**Your assignment:** Your output should be the complete listing, repeated exactly.

- - - - - - -

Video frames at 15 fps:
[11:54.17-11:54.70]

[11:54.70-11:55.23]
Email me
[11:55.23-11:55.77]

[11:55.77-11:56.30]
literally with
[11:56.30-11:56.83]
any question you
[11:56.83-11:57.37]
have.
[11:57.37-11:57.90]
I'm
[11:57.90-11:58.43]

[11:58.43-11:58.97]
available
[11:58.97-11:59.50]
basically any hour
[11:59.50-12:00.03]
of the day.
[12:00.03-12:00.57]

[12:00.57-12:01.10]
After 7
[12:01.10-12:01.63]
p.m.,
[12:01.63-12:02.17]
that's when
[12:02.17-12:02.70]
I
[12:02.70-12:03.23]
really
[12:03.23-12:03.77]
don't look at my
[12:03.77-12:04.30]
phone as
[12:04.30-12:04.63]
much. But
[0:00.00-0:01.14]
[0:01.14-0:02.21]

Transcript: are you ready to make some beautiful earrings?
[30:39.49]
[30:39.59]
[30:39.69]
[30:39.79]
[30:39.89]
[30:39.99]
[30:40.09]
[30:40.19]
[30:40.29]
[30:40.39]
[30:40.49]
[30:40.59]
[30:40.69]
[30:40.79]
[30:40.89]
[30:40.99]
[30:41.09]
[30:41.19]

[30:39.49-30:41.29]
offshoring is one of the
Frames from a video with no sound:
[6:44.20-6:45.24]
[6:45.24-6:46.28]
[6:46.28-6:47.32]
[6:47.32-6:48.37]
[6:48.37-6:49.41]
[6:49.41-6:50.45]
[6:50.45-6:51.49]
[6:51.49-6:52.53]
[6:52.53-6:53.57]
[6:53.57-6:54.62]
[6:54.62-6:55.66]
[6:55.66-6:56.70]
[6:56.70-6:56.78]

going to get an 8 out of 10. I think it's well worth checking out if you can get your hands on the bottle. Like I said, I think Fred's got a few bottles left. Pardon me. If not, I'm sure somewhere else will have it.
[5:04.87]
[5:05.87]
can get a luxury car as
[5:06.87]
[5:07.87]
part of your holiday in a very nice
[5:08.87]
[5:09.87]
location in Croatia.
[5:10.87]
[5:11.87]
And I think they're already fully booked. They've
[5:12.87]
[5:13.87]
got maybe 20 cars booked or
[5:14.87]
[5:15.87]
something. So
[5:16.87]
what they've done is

- - - - - - -

**Answer box:**
Video frames at 15 fps:
[11:54.17-11:54.70]

[11:54.70-11:55.23]
Email me
[11:55.23-11:55.77]

[11:55.77-11:56.30]
literally with
[11:56.30-11:56.83]
any question you
[11:56.83-11:57.37]
have.
[11:57.37-11:57.90]
I'm
[11:57.90-11:58.43]

[11:58.43-11:58.97]
available
[11:58.97-11:59.50]
basically any hour
[11:59.50-12:00.03]
of the day.
[12:00.03-12:00.57]

[12:00.57-12:01.10]
After 7
[12:01.10-12:01.63]
p.m.,
[12:01.63-12:02.17]
that's when
[12:02.17-12:02.70]
I
[12:02.70-12:03.23]
really
[12:03.23-12:03.77]
don't look at my
[12:03.77-12:04.30]
phone as
[12:04.30-12:04.63]
much. But
[0:00.00-0:01.14]
[0:01.14-0:02.21]

Transcript: are you ready to make some beautiful earrings?
[30:39.49]
[30:39.59]
[30:39.69]
[30:39.79]
[30:39.89]
[30:39.99]
[30:40.09]
[30:40.19]
[30:40.29]
[30:40.39]
[30:40.49]
[30:40.59]
[30:40.69]
[30:40.79]
[30:40.89]
[30:40.99]
[30:41.09]
[30:41.19]

[30:39.49-30:41.29]
offshoring is one of the
Frames from a video with no sound:
[6:44.20-6:45.24]
[6:45.24-6:46.28]
[6:46.28-6:47.32]
[6:47.32-6:48.37]
[6:48.37-6:49.41]
[6:49.41-6:50.45]
[6:50.45-6:51.49]
[6:51.49-6:52.53]
[6:52.53-6:53.57]
[6:53.57-6:54.62]
[6:54.62-6:55.66]
[6:55.66-6:56.70]
[6:56.70-6:56.78]

going to get an 8 out of 10. I think it's well worth checking out if you can get your hands on the bottle. Like I said, I think Fred's got a few bottles left. Pardon me. If not, I'm sure somewhere else will have it.
[5:04.87]
[5:05.87]
can get a luxury car as
[5:06.87]
[5:07.87]
part of your holiday in a very nice
[5:08.87]
[5:09.87]
location in Croatia.
[5:10.87]
[5:11.87]
And I think they're already fully booked. They've
[5:12.87]
[5:13.87]
got maybe 20 cars booked or
[5:14.87]
[5:15.87]
something. So
[5:16.87]
what they've done is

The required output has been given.